5.3. Network analysis
Network analysis is an especially useful tool for exploring complex interrelationships among numerous mineral species [40]. The use of network graphs to elucidate connections in the contexts of social groups [51], [52], [53], [54], technological networks [55], [56], [57], [58], and biological systems [59], [60], [61], [62] are well known. Each network consists of vertices (or nodes), some of which are connected to each other by edges (or links).
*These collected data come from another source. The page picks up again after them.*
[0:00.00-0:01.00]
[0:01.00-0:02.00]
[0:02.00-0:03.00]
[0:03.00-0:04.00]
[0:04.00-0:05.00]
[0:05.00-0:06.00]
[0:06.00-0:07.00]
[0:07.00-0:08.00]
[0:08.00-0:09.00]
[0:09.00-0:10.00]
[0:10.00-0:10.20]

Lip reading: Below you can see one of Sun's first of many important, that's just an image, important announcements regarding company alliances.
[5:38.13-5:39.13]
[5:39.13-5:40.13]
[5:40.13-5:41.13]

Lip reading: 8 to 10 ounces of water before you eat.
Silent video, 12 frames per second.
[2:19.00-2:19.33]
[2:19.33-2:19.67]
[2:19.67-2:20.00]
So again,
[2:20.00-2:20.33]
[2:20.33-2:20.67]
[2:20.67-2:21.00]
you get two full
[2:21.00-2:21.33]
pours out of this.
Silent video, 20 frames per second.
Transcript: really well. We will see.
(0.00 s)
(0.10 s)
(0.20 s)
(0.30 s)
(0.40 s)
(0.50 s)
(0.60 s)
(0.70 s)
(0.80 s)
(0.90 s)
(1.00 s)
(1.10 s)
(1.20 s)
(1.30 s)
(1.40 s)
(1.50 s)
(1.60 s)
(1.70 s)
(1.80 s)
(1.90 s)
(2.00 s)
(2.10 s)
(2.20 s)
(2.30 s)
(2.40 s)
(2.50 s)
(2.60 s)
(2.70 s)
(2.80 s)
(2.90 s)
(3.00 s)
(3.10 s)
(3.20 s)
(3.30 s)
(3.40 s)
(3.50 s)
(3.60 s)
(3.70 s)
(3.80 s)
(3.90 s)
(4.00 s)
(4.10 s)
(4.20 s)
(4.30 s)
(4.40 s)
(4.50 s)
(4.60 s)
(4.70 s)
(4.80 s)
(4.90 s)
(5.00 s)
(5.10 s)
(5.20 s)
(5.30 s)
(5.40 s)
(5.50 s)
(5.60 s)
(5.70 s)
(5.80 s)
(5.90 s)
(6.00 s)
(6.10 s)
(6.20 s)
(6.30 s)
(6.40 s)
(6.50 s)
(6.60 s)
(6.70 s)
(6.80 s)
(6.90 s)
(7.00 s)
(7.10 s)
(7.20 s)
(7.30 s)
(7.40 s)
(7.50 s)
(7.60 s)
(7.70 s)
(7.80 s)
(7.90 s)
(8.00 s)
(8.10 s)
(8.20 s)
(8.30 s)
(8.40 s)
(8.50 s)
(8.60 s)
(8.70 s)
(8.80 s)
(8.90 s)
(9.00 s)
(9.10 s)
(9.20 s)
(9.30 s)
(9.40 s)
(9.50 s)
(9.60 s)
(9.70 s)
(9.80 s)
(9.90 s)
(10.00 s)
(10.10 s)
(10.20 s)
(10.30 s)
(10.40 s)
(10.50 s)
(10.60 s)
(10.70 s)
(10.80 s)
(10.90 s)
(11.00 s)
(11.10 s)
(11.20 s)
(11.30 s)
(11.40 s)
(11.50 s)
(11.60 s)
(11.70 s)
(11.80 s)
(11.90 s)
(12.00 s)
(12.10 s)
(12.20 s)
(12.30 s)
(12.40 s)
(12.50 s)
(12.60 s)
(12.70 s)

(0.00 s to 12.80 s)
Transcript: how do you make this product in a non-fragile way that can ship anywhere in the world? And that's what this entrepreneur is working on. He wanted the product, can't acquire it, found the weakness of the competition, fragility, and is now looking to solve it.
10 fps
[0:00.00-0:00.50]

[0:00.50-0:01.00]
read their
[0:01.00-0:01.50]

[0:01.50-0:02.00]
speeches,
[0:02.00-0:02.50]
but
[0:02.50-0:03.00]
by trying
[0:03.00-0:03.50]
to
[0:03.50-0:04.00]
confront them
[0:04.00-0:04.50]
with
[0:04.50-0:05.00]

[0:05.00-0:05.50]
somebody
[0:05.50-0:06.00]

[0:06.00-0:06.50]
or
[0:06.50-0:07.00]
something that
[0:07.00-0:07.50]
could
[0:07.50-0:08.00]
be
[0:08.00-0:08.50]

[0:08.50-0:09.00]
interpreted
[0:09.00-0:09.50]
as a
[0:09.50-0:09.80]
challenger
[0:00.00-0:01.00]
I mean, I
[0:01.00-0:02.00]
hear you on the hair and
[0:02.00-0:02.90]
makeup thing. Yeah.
Distances between nodes, and hence the length of links, are determined by the degree of association of the two nodes; shortest distances represent the strongest links. Vertices and edges can be sized, shaped, and colored to indicate additional attributes of the system.
Networks of coexisting minerals provide vivid examples of network graphs.† In Fig. 9 [40], individual nodes represent mineral species. The nodes are sized to represent the relative number of localities of each species, while node colors can represent compositional, structural, paragenetic, or other information. These highly interactive visual displays represent projections from multidimensional space into two- or three-dimensional space, in order to show the connections from each mineral node to all other co-occurring mineral nodes. In general, for a well-connected network of N different mineral species, the rendering is a projection from N – 1 dimensions. In many instances, a three-dimensional rendering provides important additional information, even though the projection may be from much higher dimensions.